8. Así lo confiesa la Iglesia Española: «Los que debidamente reciben el bautismo son injertados en la Iglesia; las promesas del perdón de pecados y de nuestra adopción como hijos de Dios por el Espíritu Santo son visiblemente firmadas y selladas» (Doctrina Cristiana de la Iglesia Española, art. 27). Recibir debidamente el bautismo es recibirlo con fe: la del que lo pide, o —en el caso de los niños, que también pertenecen a la promesa hecha a los creyentes y a sus hijos— la de la Iglesia y los padres que los presentan y prometen criarlos en el temor del Señor, hasta que ellos mismos confiesen la fe que les fue sellada. Y la Iglesia Española no lo confiesa sola, sino con toda la santa Iglesia Católica, que enseña igualmente que el bautismo es «la señal de iniciación por la cual somos recibidos en la sociedad de la Iglesia para que, injertados en Cristo, seamos contados entre los hijos de Dios» (Calvino, Institución de la Religión Cristiana IV, 15, 1).
9. Quien desciende a las aguas no desciende solo: lo lleva la Iglesia y lo recibe el Padre. Y a quien emerge de ellas, Dios lo hace hermano de una multitud que nadie puede contar, de toda nación, tribu, pueblo y lengua (cf. Apocalipsis 7:9). Porque el bautismo lo une a la muerte y a la resurrección de Cristo: sepultado con él para que, así como Cristo resucitó, también él ande en vida nueva (cf.
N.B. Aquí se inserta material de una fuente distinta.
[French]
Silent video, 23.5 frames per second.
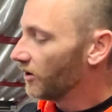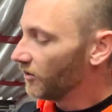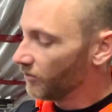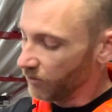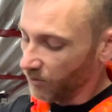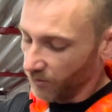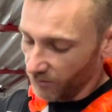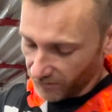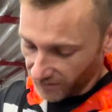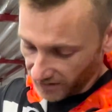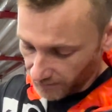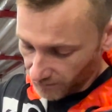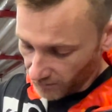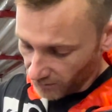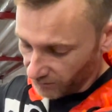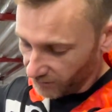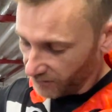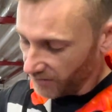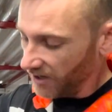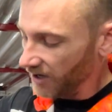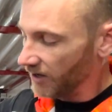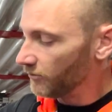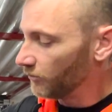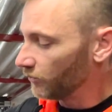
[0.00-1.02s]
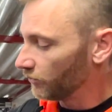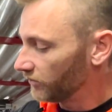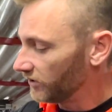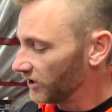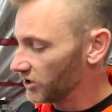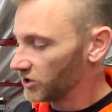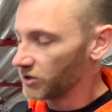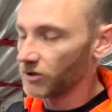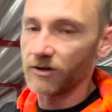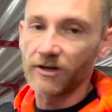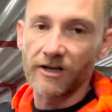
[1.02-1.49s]
Pour vraiment faire un
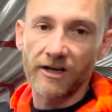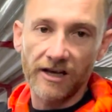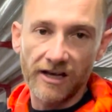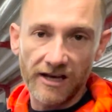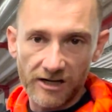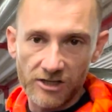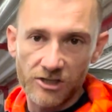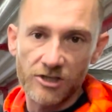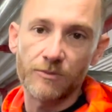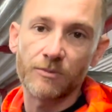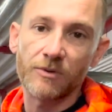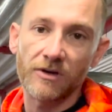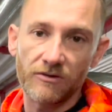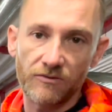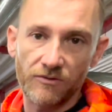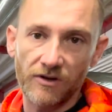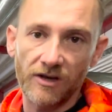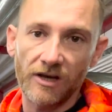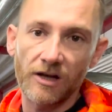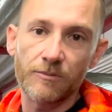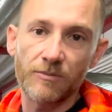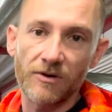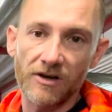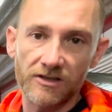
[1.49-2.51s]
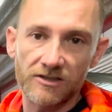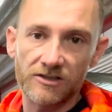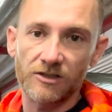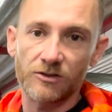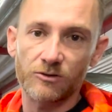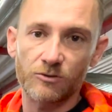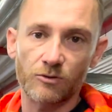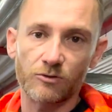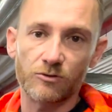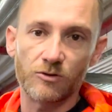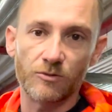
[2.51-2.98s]
montage dans les règles, j'ai préféré partir
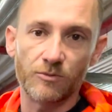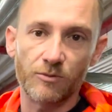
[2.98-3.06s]
sur ce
Romanos 6:3-4). Esa vida nueva es la que ha de recorrer hasta el día en que se reúna con Cristo.
10. Nada de esto lo logra el hombre por sí solo, ni podría lograrlo: Dios lo hace movido únicamente por su misericordia, conforme a sus designios. «Nos salvó, no por obras que hubiéramos hecho nosotros conforme a la justicia, sino según su misericordia, con el baño regenerador y renovador del Espíritu Santo» (Tito 3:5): lavamiento que el Espíritu Santo obra mediante el agua unida a la Palabra, y que nunca ha de atribuirse al agua en sí misma, sino a Dios, que en ella actúa. Antes de que el hombre pudiera buscar a Dios, el Señor ya lo había buscado; antes de que el hombre pudiera ofrecerle nada, Dios ya se lo había dado todo. Así lo enseñaban los cristianos españoles: todo el bien del cristiano nace de la pura bondad de Dios, que se adelanta a cualquier mérito del hombre (cf. Ponce de la Fuente, Suma de doctrina cristiana, 1543).
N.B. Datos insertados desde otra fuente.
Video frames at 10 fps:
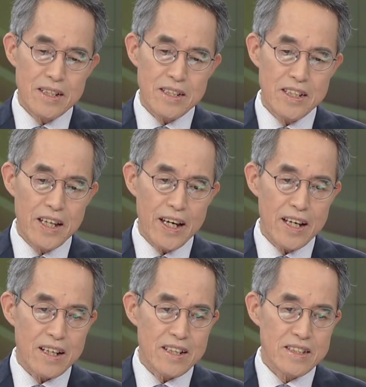
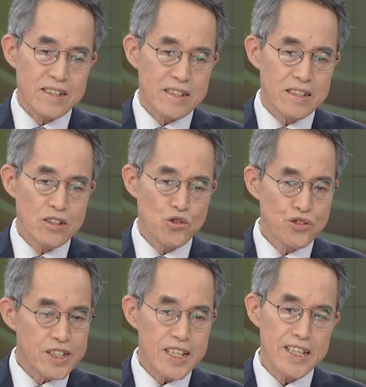이게 그
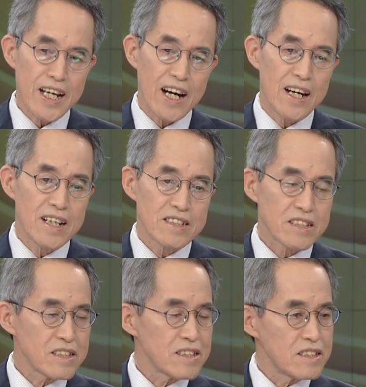주식이냐,
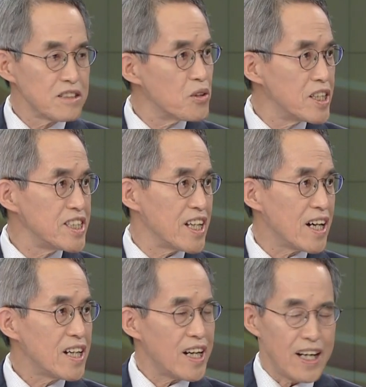
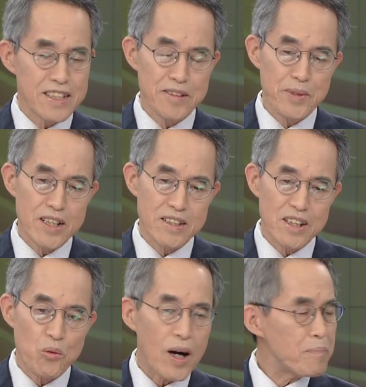증권이냐, 아니면
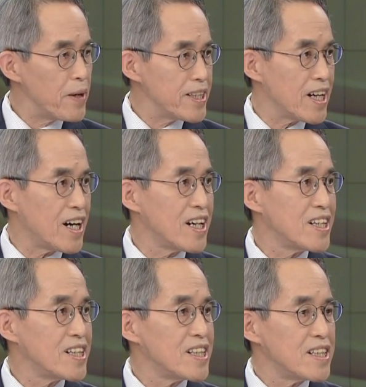화폐냐,
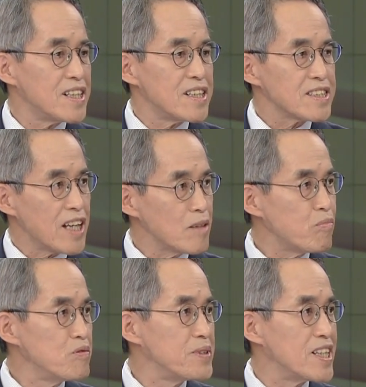
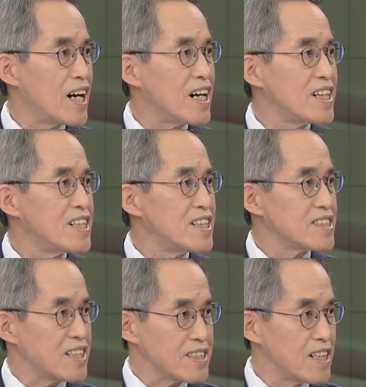상품이냐, 네.
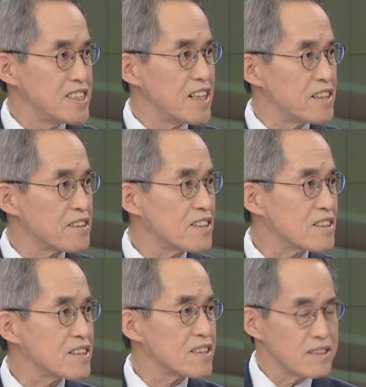자산이냐 여러
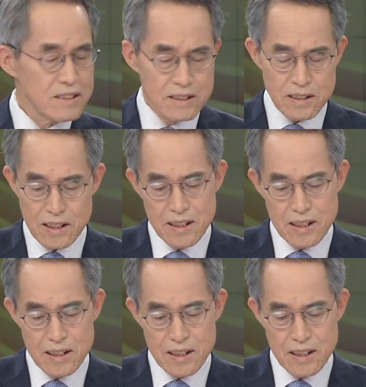그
11. Por eso el bautismo no es una obra que el hombre exhibe ante Dios: es la obra que Dios realiza en el hombre. Allí responde el cristiano, ciertamente, pidiendo a Dios una buena conciencia (cf. 1 Pedro 3:21) —respuesta que el niño hace suya cuando, llegada la edad, confiesa por sí mismo la fe en que fue bautizado—; pero aun esa respuesta es fruto de la gracia que la precede. Porque primero desciende el Padre hasta el pecador, y solo entonces puede el pecador levantar la voz hacia el cielo.